> WORK TO BE COMPLETED
Transcribe the whole listing below without changing a word, but leave out every image.
# # # # #
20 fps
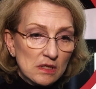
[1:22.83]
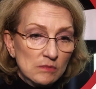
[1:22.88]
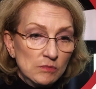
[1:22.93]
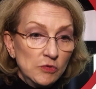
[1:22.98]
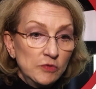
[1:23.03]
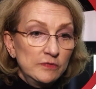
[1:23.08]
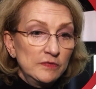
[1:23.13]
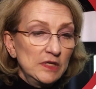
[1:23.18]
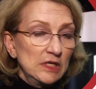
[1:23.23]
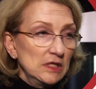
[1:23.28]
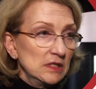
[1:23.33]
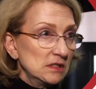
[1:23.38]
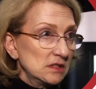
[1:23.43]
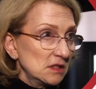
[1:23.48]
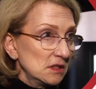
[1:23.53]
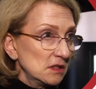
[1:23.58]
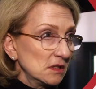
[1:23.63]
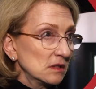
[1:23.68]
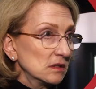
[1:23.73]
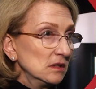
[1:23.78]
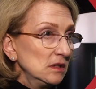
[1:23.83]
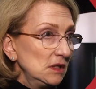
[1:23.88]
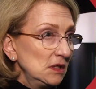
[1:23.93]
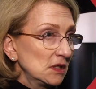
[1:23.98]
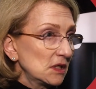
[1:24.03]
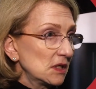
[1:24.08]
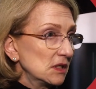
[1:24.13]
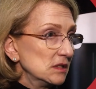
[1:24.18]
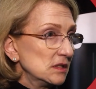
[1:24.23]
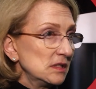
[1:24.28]
moving into the
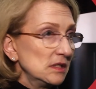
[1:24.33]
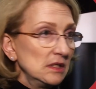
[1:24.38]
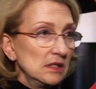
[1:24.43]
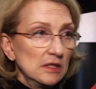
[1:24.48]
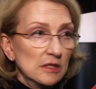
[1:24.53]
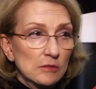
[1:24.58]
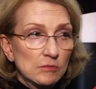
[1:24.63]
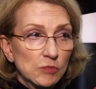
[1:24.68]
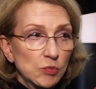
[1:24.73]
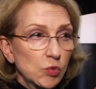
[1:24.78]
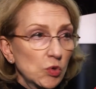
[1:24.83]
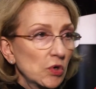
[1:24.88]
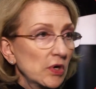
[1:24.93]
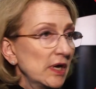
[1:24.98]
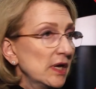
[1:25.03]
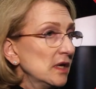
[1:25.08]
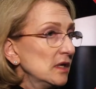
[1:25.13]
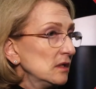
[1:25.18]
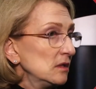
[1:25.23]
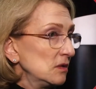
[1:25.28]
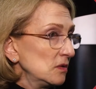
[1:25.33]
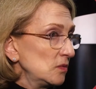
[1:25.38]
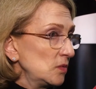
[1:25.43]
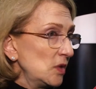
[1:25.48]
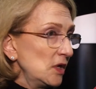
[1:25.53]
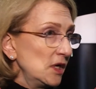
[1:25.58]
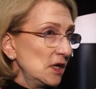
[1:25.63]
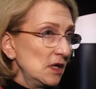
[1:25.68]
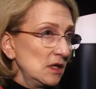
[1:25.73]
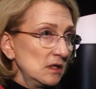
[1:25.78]
clinic and seeing a brand new
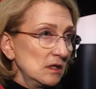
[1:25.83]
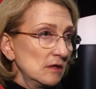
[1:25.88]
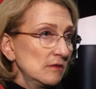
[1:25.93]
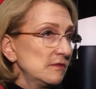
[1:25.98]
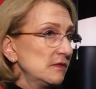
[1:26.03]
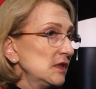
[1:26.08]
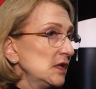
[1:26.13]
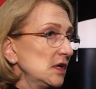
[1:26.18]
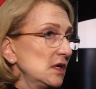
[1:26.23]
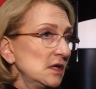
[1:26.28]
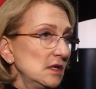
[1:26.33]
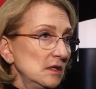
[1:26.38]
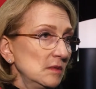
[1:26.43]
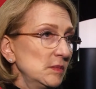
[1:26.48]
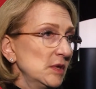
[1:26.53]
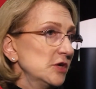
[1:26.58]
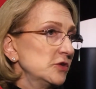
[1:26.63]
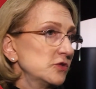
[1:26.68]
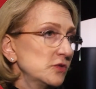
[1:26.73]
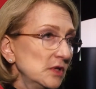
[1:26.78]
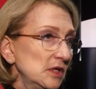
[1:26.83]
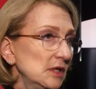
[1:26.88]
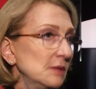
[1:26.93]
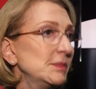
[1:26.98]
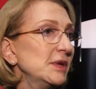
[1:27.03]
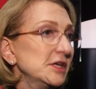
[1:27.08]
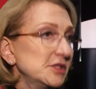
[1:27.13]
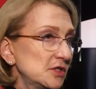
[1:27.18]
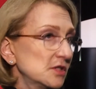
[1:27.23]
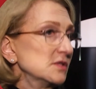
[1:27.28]
way of thinking about treating
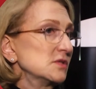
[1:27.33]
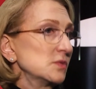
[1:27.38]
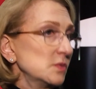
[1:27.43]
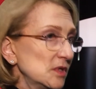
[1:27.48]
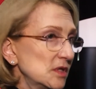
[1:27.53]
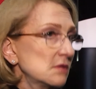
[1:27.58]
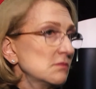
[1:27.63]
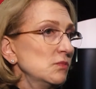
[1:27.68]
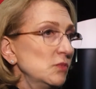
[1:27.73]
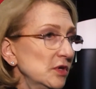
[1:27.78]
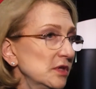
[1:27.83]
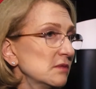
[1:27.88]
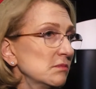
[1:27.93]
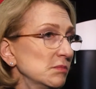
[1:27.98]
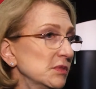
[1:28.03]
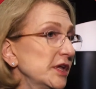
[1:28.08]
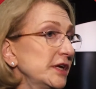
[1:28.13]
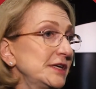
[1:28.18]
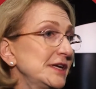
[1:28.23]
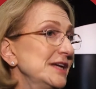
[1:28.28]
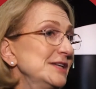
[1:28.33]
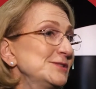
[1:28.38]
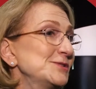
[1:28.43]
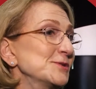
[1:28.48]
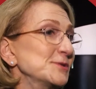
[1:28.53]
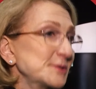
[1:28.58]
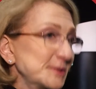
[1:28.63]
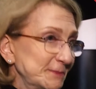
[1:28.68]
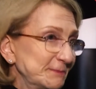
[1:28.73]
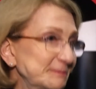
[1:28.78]
patients with, with blood cancers.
# # # # #
> EXERCISE SOLUTION
20 fps
[1:22.83]
[1:22.88]
[1:22.93]
[1:22.98]
[1:23.03]
[1:23.08]
[1:23.13]
[1:23.18]
[1:23.23]
[1:23.28]
[1:23.33]
[1:23.38]
[1:23.43]
[1:23.48]
[1:23.53]
[1:23.58]
[1:23.63]
[1:23.68]
[1:23.73]
[1:23.78]
[1:23.83]
[1:23.88]
[1:23.93]
[1:23.98]
[1:24.03]
[1:24.08]
[1:24.13]
[1:24.18]
[1:24.23]
[1:24.28]
moving into the
[1:24.33]
[1:24.38]
[1:24.43]
[1:24.48]
[1:24.53]
[1:24.58]
[1:24.63]
[1:24.68]
[1:24.73]
[1:24.78]
[1:24.83]
[1:24.88]
[1:24.93]
[1:24.98]
[1:25.03]
[1:25.08]
[1:25.13]
[1:25.18]
[1:25.23]
[1:25.28]
[1:25.33]
[1:25.38]
[1:25.43]
[1:25.48]
[1:25.53]
[1:25.58]
[1:25.63]
[1:25.68]
[1:25.73]
[1:25.78]
clinic and seeing a brand new
[1:25.83]
[1:25.88]
[1:25.93]
[1:25.98]
[1:26.03]
[1:26.08]
[1:26.13]
[1:26.18]
[1:26.23]
[1:26.28]
[1:26.33]
[1:26.38]
[1:26.43]
[1:26.48]
[1:26.53]
[1:26.58]
[1:26.63]
[1:26.68]
[1:26.73]
[1:26.78]
[1:26.83]
[1:26.88]
[1:26.93]
[1:26.98]
[1:27.03]
[1:27.08]
[1:27.13]
[1:27.18]
[1:27.23]
[1:27.28]
way of thinking about treating
[1:27.33]
[1:27.38]
[1:27.43]
[1:27.48]
[1:27.53]
[1:27.58]
[1:27.63]
[1:27.68]
[1:27.73]
[1:27.78]
[1:27.83]
[1:27.88]
[1:27.93]
[1:27.98]
[1:28.03]
[1:28.08]
[1:28.13]
[1:28.18]
[1:28.23]
[1:28.28]
[1:28.33]
[1:28.38]
[1:28.43]
[1:28.48]
[1:28.53]
[1:28.58]
[1:28.63]
[1:28.68]
[1:28.73]
[1:28.78]
patients with, with blood cancers.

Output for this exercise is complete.